I was watching an episode of Dave Allen At Large in the late-'70s, and they had the same joke. (‘Where are you going to find a solicitor?’)

.

A couple lived near the ocean and used to walk the
beach a lot. One summer they noticed a girl who was at the beach almost every day. She wasn’t unusual, nor was the travel bag she carried, except for one thing; she would approach people who were sitting on the beach, glance around and then speak to them.
Usually, the people would respond negatively and she would wander off.
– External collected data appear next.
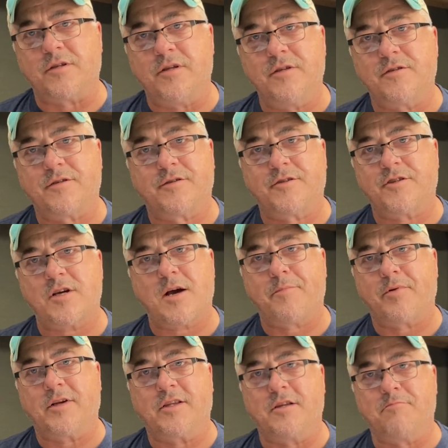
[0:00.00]
he's
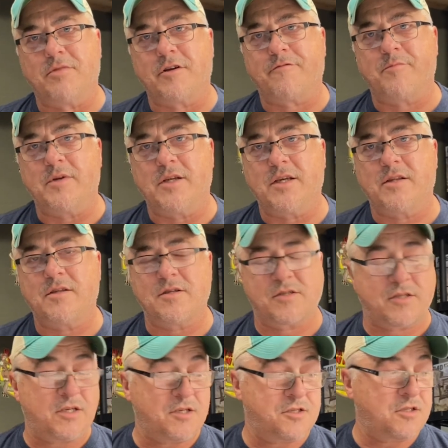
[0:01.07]
chomping at the bit for me to get these
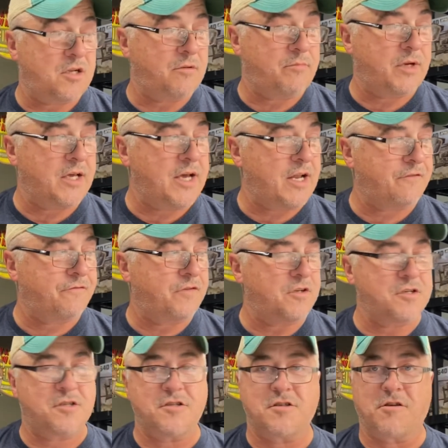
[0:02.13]
things done, but I got to
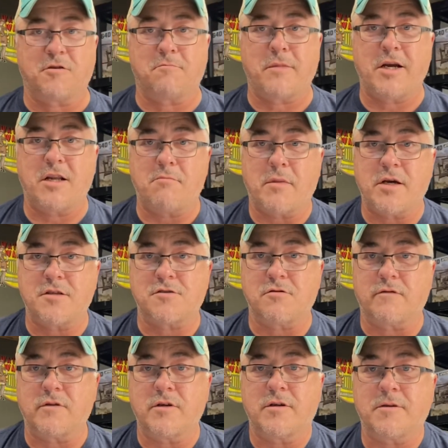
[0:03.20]
finish these little Mighty Mites
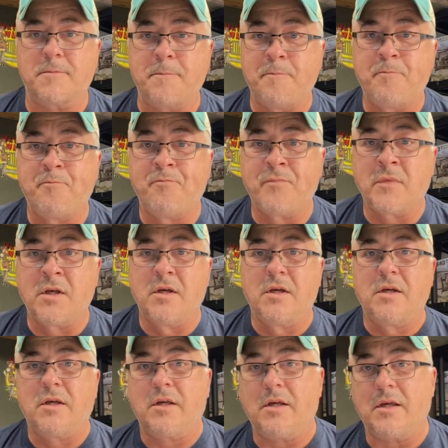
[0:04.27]
over here.
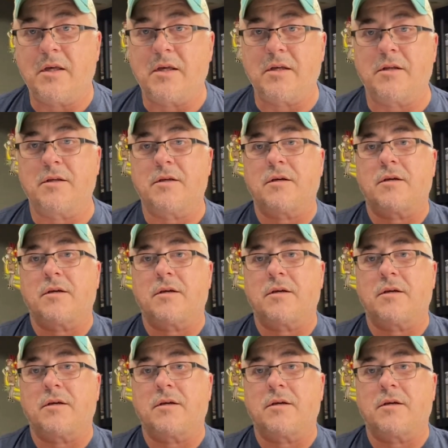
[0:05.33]
And,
But occasionally someone
would nod and there would be a quick exchange of money and something that she carried in her bag. the couple assumed that she was selling drugs and
debated calling the cops, but since they didn’t know for sure, they decided to just continue watching her.
After a couple of weeks the wife said, “Honey, have you ever noticed that she only goes up to people with boom boxes and other electronic devices?” He hadn’t and said so.
Then she said, “Tomorrow I want you to get a towel and our big radio and go lie out on the beach. Then we can find out what she’s really doing.”
Well, the plan went off without a hitch and the wife was almost hopping up and down with anticipation when she saw the girl talk to her husband and then leave. The man then walked up the beach and met his
wife at the road.“Well, is she selling drugs?” she asked excitedly.
“No, she’s not,” he said, enjoying this probably more than he should have.
“Well, what is it then? What does she do?” his
wife fairly shrieked.
The man grinned and said, “She’s a battery
salesperson.”
“Batteries?” cried the wife.
“Yes!” he replied.
“She Sells C Cells down by the Seashore!”